When our team at Grainda comes together to create custom closet installations, it’s a great way to bring a bunch of value for our clients. Our millwork carpenters, G&R Woodworking, are incredible and they are able to take our concepts and bring them to life. 

Planning Custom Closet Designs

We start the process by meeting with our clients in the space. Typically, we will draw the organization systems on the wall and our carpenters take the pencil drawings and turn them into shelves, hanging racks, cabinets and more.

When we meet with our clients on-site we like to take the time to really think about how they will use the space and what things they actually need. If you’re planning a closet space, ask yourself these questions

  • What hanging space do you need? 
  • What size shoes do you wear? Does that impact the depth of shelves?
  • Do you have a bunch of hats you need to store? 
  • Do you have a bunch of scarves or ties? 
  • Do you have sweaters or other bulky folding clothes? 

Once we have answers to these questions, we take that information and lay it out in the closet to find the best use of the available wall and floor space.

Designing Built-in Storage for Uniquely Shaped Spaces

When designing built-in storage for smaller rooms, rooms with strange corners, or even long skinny spaces, you’ll want to take special care in developing your plan for the space.

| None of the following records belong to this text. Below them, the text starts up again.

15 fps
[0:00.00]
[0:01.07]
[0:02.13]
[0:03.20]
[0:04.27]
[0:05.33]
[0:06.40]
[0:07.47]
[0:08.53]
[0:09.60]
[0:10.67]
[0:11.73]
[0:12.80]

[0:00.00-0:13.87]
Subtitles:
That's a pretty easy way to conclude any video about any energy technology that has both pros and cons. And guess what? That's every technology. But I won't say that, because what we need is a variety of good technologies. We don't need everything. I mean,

The space featured in the video above is very long, but not super wide, so it was important to measure out not only the space for the shelf structures but to consider the space once hanging clothes are added to the space.  Even though the shelves only come out 16 to 18 inches, once hanging clothes are added, you’re looking at an additional few inches of depth.

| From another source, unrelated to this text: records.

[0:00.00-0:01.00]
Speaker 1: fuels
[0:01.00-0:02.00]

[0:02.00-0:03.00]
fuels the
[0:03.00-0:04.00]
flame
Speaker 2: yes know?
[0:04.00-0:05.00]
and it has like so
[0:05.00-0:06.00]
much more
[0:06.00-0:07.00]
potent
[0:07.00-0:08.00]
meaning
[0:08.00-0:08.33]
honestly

If you’re designing in a more narrow space you want to make sure that your walkway is wide enough to allow for you to come and not feel claustrophobic and to be able to step back and see what you have.

Mind Your Corners

Inside corners in closets can be tough and this long narrow space is a great example of why the “easy” answer isn’t always the best answer.

Normally when we’re looking at this before all of the shelving goes in, it’s really easy to say, “let’s take the shelving and go all the way around all three corners.”

Once you begin installing the shelves on the back wall, you’ll see that it sticks out that same 16 to 18 inches and the inside corners get lost. A better use of that space might be incorporating a full-length mirror or other shallow, hook-style storage system that doesn’t block the ability to maximize the full length of the wall for hanging or folded storage.

Design with Your Needs in Mind

Our last tip is all about creating the maximum value for you, the homeowner. Custom built-ins should be just that, custom. 

Think about the types of storage you need and how you want it to look. If you prefer not to see folded clothes, consider integrating drawers. If you often fold clothes in your closet, consider incorporating a countertop area. 

If you are really visual and like to see what you have, open shelves are a great way to maximize the wall space and still create a functional storage area for sweaters, hats, shoes and accessories. You can even customize the height of your shelves based on the items you plan to store there.  

Creating great value for our clients is all about building homes specifically designed around the way they live in and use their spaces. Specifically in a closet or a pantry, taking the time to really think about what you have and what you need and how you need that space to function for you can make a huge difference in the end result.